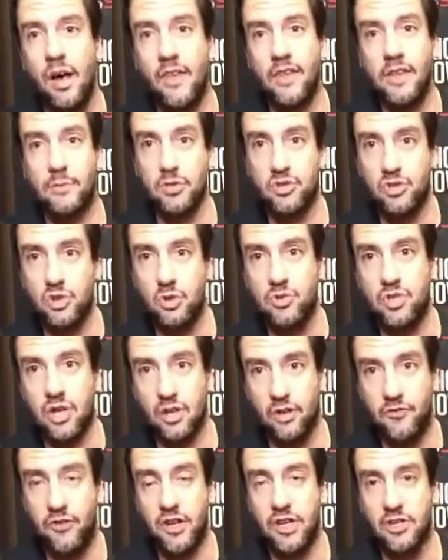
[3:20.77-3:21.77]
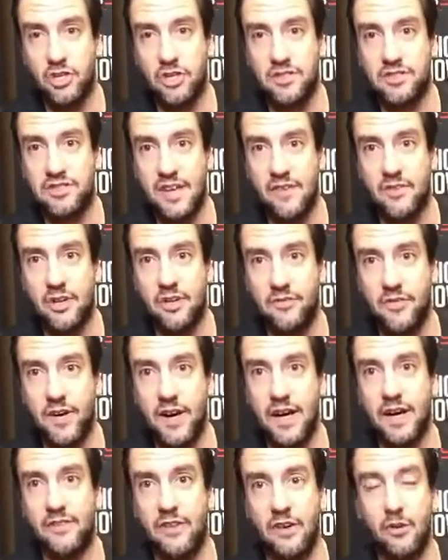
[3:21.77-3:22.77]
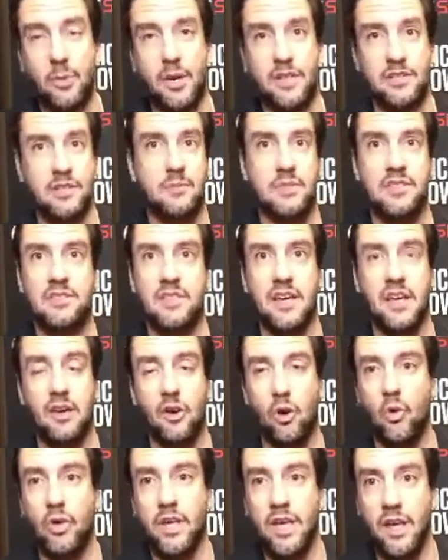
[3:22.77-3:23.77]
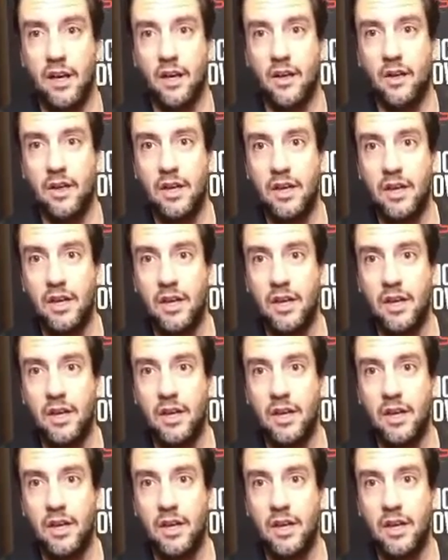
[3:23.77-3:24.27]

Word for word: I think Mizzou's going to finish at seven and five, and everybody's going to be saying, "Holy hell!"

◆ ◆ ◆ ◆ ◆ ◆ ◆

Without the pictures, extract every entry verbatim.

[3:20.77-3:21.77]
[3:21.77-3:22.77]
[3:22.77-3:23.77]
[3:23.77-3:24.27]

Word for word: I think Mizzou's going to finish at seven and five, and everybody's going to be saying, "Holy hell!"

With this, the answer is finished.